Items listed in a dataset:
☆ ☆ ☆ ☆
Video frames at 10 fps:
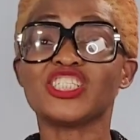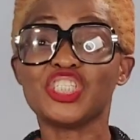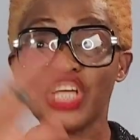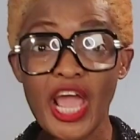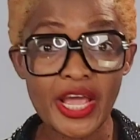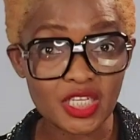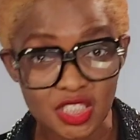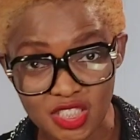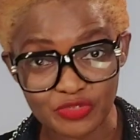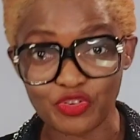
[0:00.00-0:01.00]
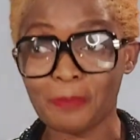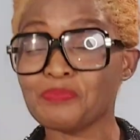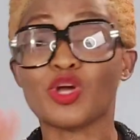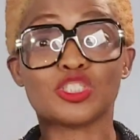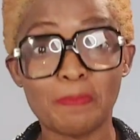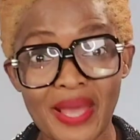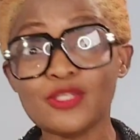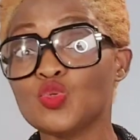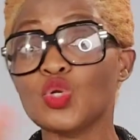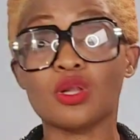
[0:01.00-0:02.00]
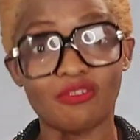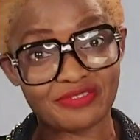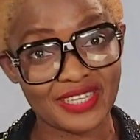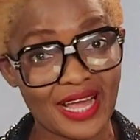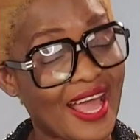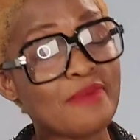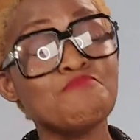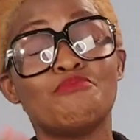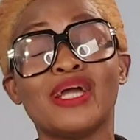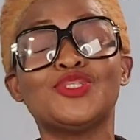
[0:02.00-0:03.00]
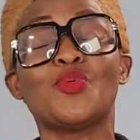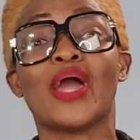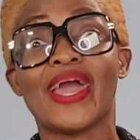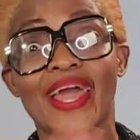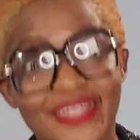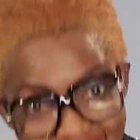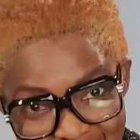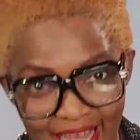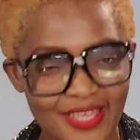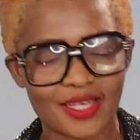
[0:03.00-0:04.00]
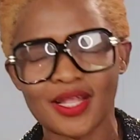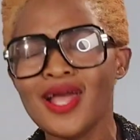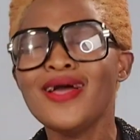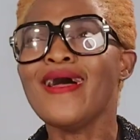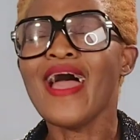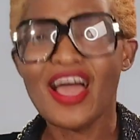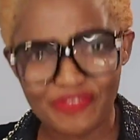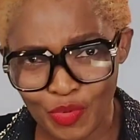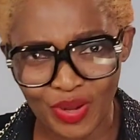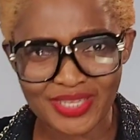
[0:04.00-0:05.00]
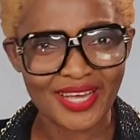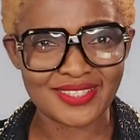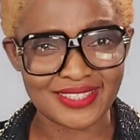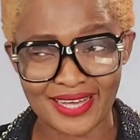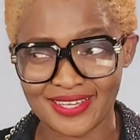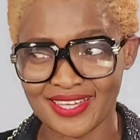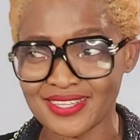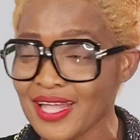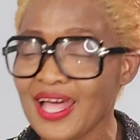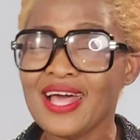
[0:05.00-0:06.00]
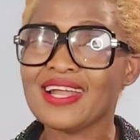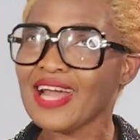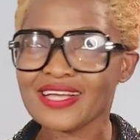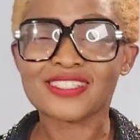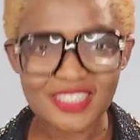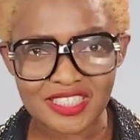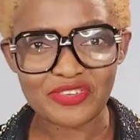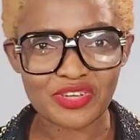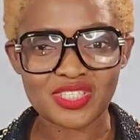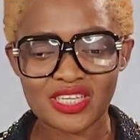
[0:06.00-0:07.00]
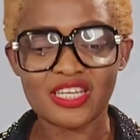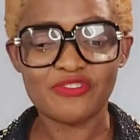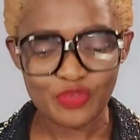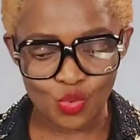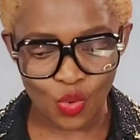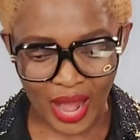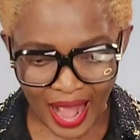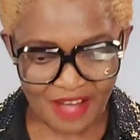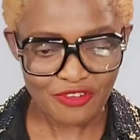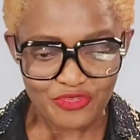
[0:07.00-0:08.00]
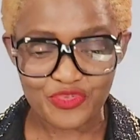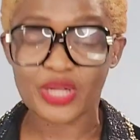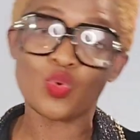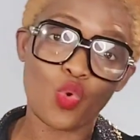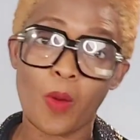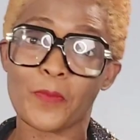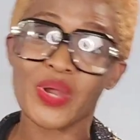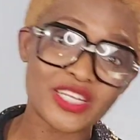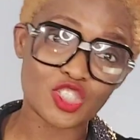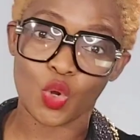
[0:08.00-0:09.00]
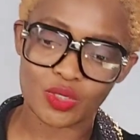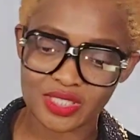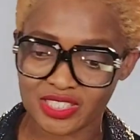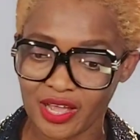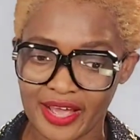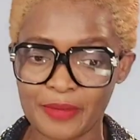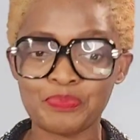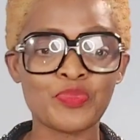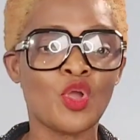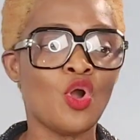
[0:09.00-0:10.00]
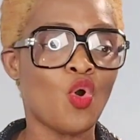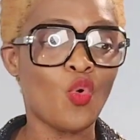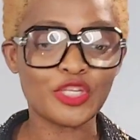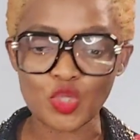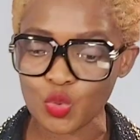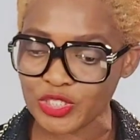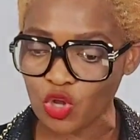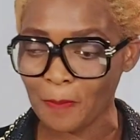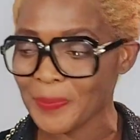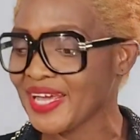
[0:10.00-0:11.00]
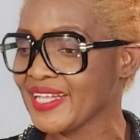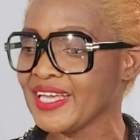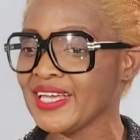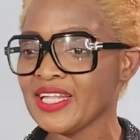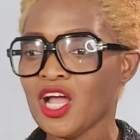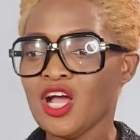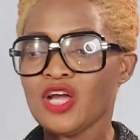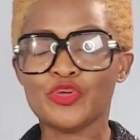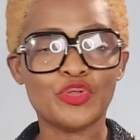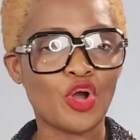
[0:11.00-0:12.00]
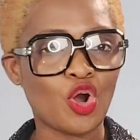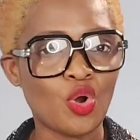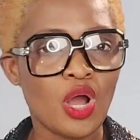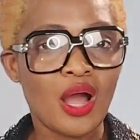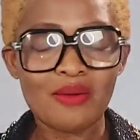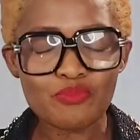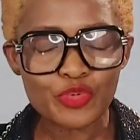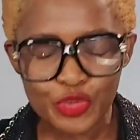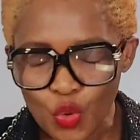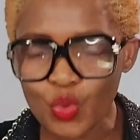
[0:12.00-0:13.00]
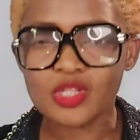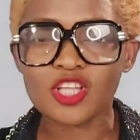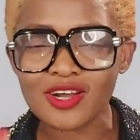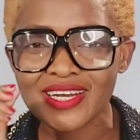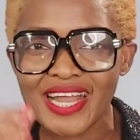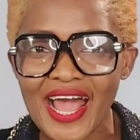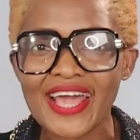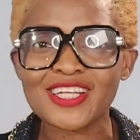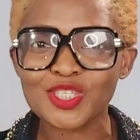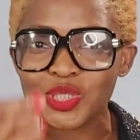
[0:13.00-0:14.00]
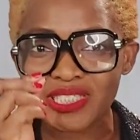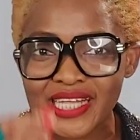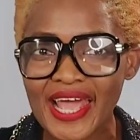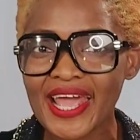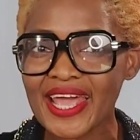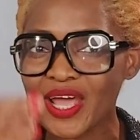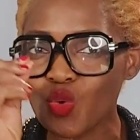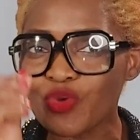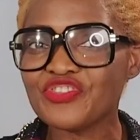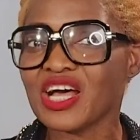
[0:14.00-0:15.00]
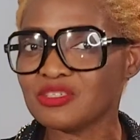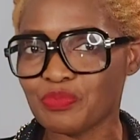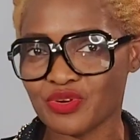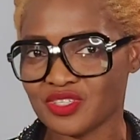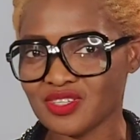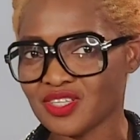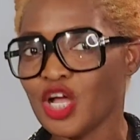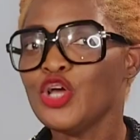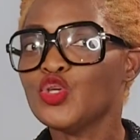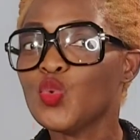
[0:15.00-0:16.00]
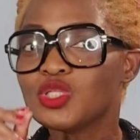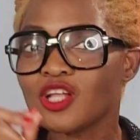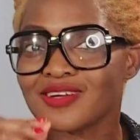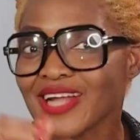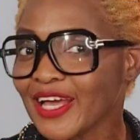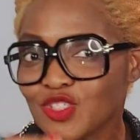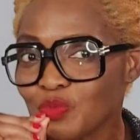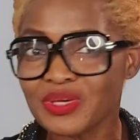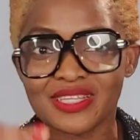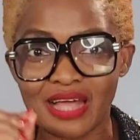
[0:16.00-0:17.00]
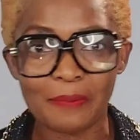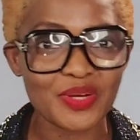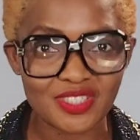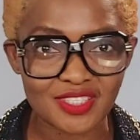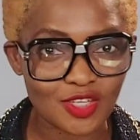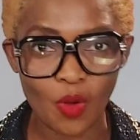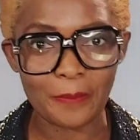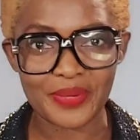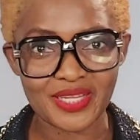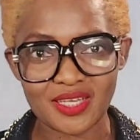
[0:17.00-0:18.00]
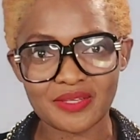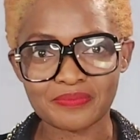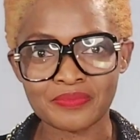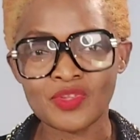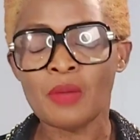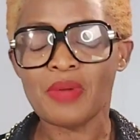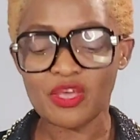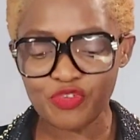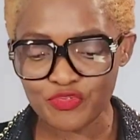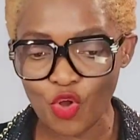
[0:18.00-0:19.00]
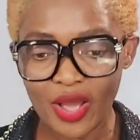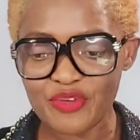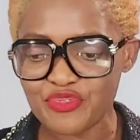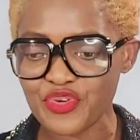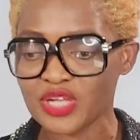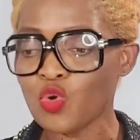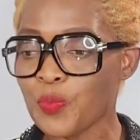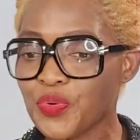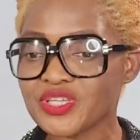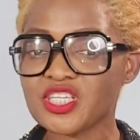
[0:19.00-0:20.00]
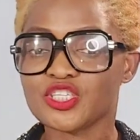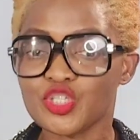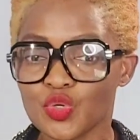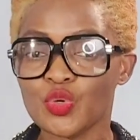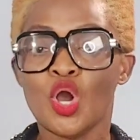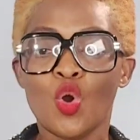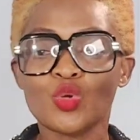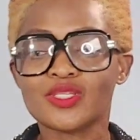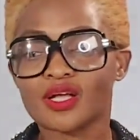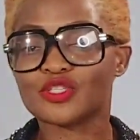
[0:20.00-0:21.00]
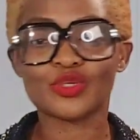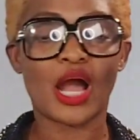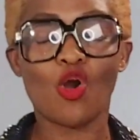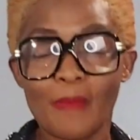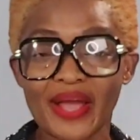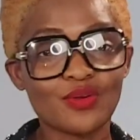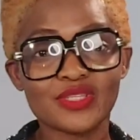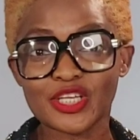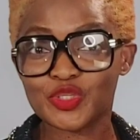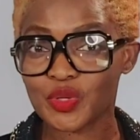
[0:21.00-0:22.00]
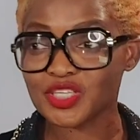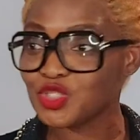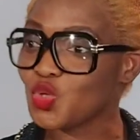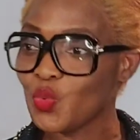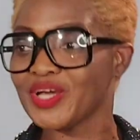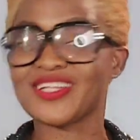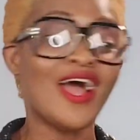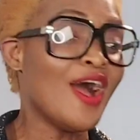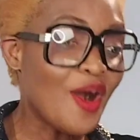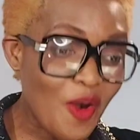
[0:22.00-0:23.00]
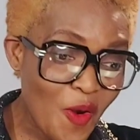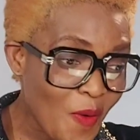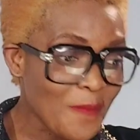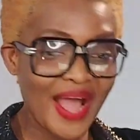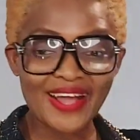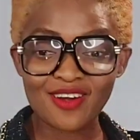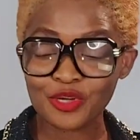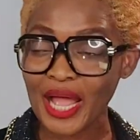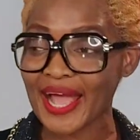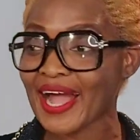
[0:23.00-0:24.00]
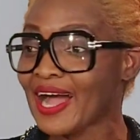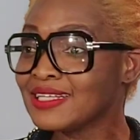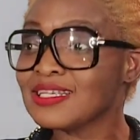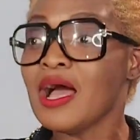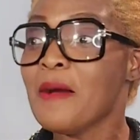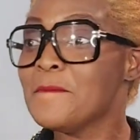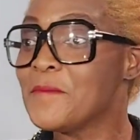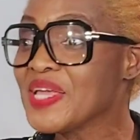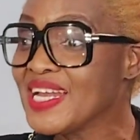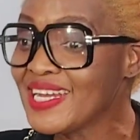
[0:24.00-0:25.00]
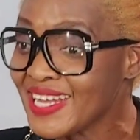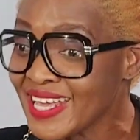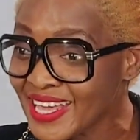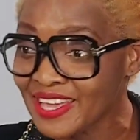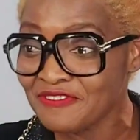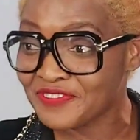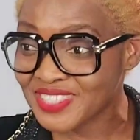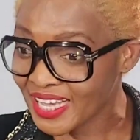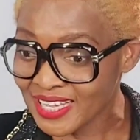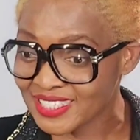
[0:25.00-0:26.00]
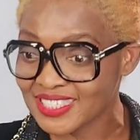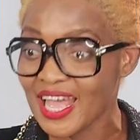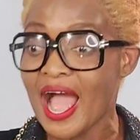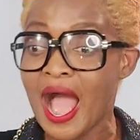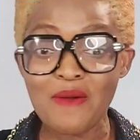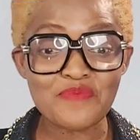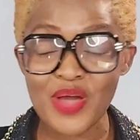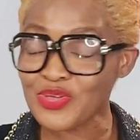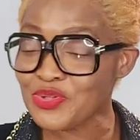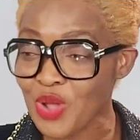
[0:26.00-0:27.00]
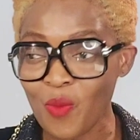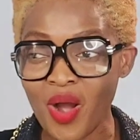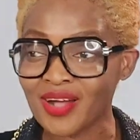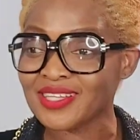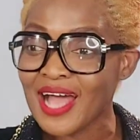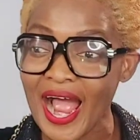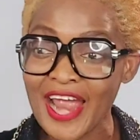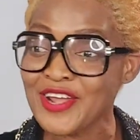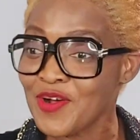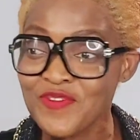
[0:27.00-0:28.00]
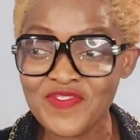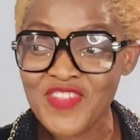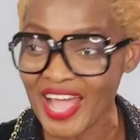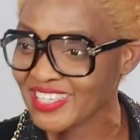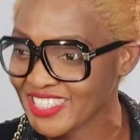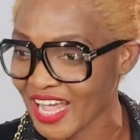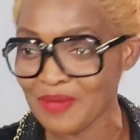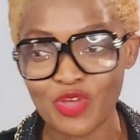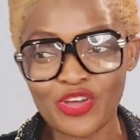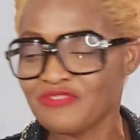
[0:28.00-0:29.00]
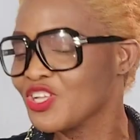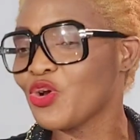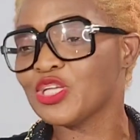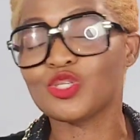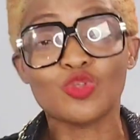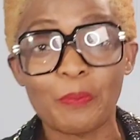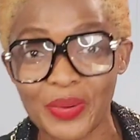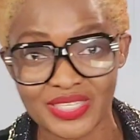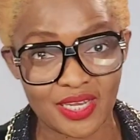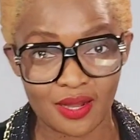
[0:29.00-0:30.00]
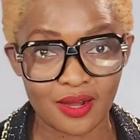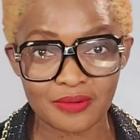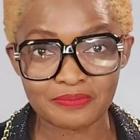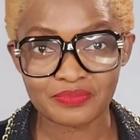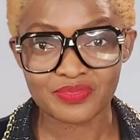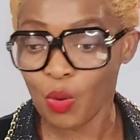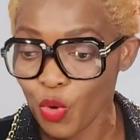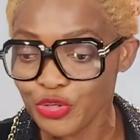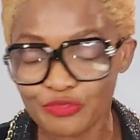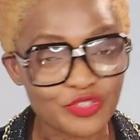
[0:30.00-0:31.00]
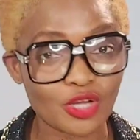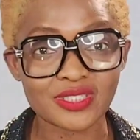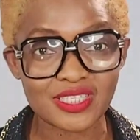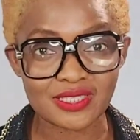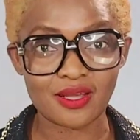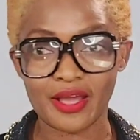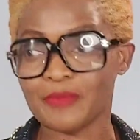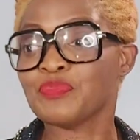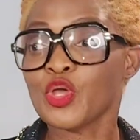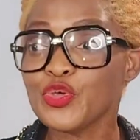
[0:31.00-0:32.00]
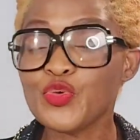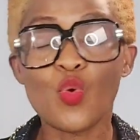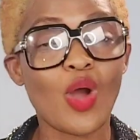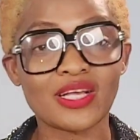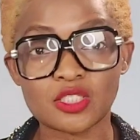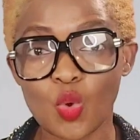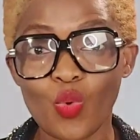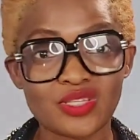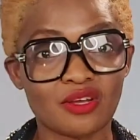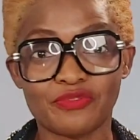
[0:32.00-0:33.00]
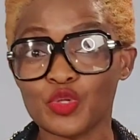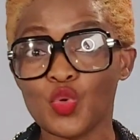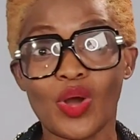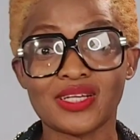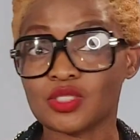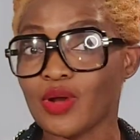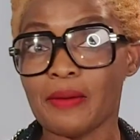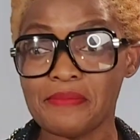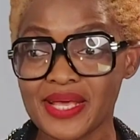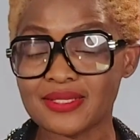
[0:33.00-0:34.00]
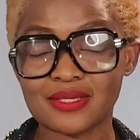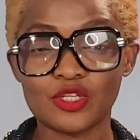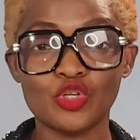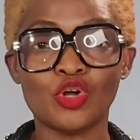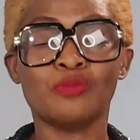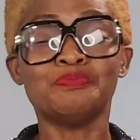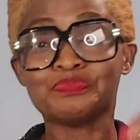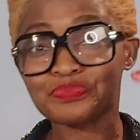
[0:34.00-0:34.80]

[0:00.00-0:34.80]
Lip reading: change from, because men do hate nagging. Everyone hates nagging. Like, seriously, if you have a friend who complains all the time, who is always complaining, you know, you will not like to stay with that person. You will not like to be in that person's company. But if you've got a friend who praises you, who tells you that, oh my goodness, you can do it. Oh my God, I can't believe this. But you know what? I know next time you're even going to do better than what you've done this time. You are so wonderful. You are so amazing, you know.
☆ ☆ ☆ ☆
### WHAT THE TASK REQUIRES
Set down the entries above again exactly, minus any image.

### TASK SOLUTION
Video frames at 10 fps:
[0:00.00-0:01.00]
[0:01.00-0:02.00]
[0:02.00-0:03.00]
[0:03.00-0:04.00]
[0:04.00-0:05.00]
[0:05.00-0:06.00]
[0:06.00-0:07.00]
[0:07.00-0:08.00]
[0:08.00-0:09.00]
[0:09.00-0:10.00]
[0:10.00-0:11.00]
[0:11.00-0:12.00]
[0:12.00-0:13.00]
[0:13.00-0:14.00]
[0:14.00-0:15.00]
[0:15.00-0:16.00]
[0:16.00-0:17.00]
[0:17.00-0:18.00]
[0:18.00-0:19.00]
[0:19.00-0:20.00]
[0:20.00-0:21.00]
[0:21.00-0:22.00]
[0:22.00-0:23.00]
[0:23.00-0:24.00]
[0:24.00-0:25.00]
[0:25.00-0:26.00]
[0:26.00-0:27.00]
[0:27.00-0:28.00]
[0:28.00-0:29.00]
[0:29.00-0:30.00]
[0:30.00-0:31.00]
[0:31.00-0:32.00]
[0:32.00-0:33.00]
[0:33.00-0:34.00]
[0:34.00-0:34.80]

[0:00.00-0:34.80]
Lip reading: change from, because men do hate nagging. Everyone hates nagging. Like, seriously, if you have a friend who complains all the time, who is always complaining, you know, you will not like to stay with that person. You will not like to be in that person's company. But if you've got a friend who praises you, who tells you that, oh my goodness, you can do it. Oh my God, I can't believe this. But you know what? I know next time you're even going to do better than what you've done this time. You are so wonderful. You are so amazing, you know.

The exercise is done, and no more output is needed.